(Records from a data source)
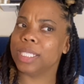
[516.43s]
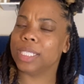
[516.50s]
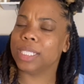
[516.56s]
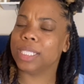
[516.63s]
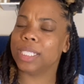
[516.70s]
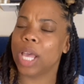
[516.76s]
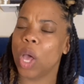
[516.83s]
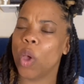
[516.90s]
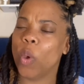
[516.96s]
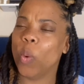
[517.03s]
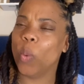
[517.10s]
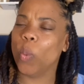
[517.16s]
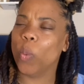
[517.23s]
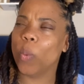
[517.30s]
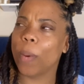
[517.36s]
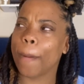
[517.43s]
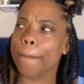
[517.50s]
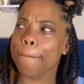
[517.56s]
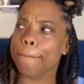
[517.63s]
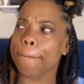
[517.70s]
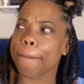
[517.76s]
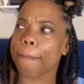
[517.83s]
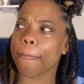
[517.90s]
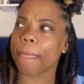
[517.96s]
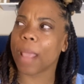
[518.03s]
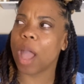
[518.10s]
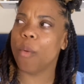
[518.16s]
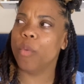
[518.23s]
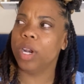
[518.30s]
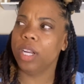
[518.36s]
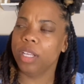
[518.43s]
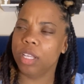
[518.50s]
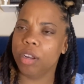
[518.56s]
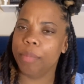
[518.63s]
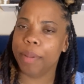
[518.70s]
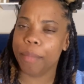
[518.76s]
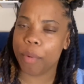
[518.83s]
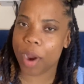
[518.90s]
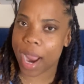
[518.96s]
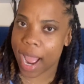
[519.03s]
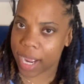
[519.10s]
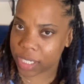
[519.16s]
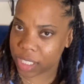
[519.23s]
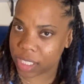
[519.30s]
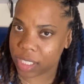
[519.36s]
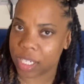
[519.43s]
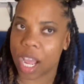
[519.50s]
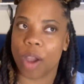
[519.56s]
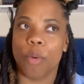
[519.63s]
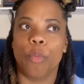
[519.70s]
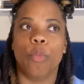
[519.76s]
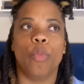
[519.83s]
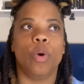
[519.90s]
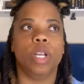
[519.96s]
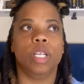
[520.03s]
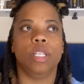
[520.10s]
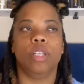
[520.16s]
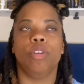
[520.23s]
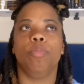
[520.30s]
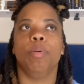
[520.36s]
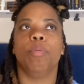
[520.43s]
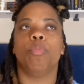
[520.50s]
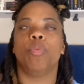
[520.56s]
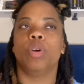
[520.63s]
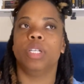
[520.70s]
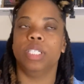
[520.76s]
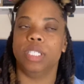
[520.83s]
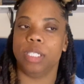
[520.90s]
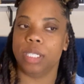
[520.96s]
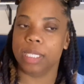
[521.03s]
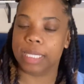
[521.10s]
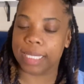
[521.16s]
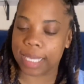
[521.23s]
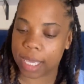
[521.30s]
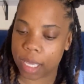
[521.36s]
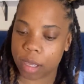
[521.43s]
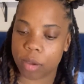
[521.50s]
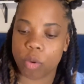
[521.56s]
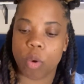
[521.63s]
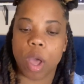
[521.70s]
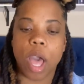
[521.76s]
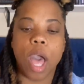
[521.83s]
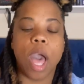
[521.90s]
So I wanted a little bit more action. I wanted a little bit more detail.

__Task directions__
Make a word-for-word copy of the entries, without any pictures.

__Written response__
[516.43s]
[516.50s]
[516.56s]
[516.63s]
[516.70s]
[516.76s]
[516.83s]
[516.90s]
[516.96s]
[517.03s]
[517.10s]
[517.16s]
[517.23s]
[517.30s]
[517.36s]
[517.43s]
[517.50s]
[517.56s]
[517.63s]
[517.70s]
[517.76s]
[517.83s]
[517.90s]
[517.96s]
[518.03s]
[518.10s]
[518.16s]
[518.23s]
[518.30s]
[518.36s]
[518.43s]
[518.50s]
[518.56s]
[518.63s]
[518.70s]
[518.76s]
[518.83s]
[518.90s]
[518.96s]
[519.03s]
[519.10s]
[519.16s]
[519.23s]
[519.30s]
[519.36s]
[519.43s]
[519.50s]
[519.56s]
[519.63s]
[519.70s]
[519.76s]
[519.83s]
[519.90s]
[519.96s]
[520.03s]
[520.10s]
[520.16s]
[520.23s]
[520.30s]
[520.36s]
[520.43s]
[520.50s]
[520.56s]
[520.63s]
[520.70s]
[520.76s]
[520.83s]
[520.90s]
[520.96s]
[521.03s]
[521.10s]
[521.16s]
[521.23s]
[521.30s]
[521.36s]
[521.43s]
[521.50s]
[521.56s]
[521.63s]
[521.70s]
[521.76s]
[521.83s]
[521.90s]
So I wanted a little bit more action. I wanted a little bit more detail.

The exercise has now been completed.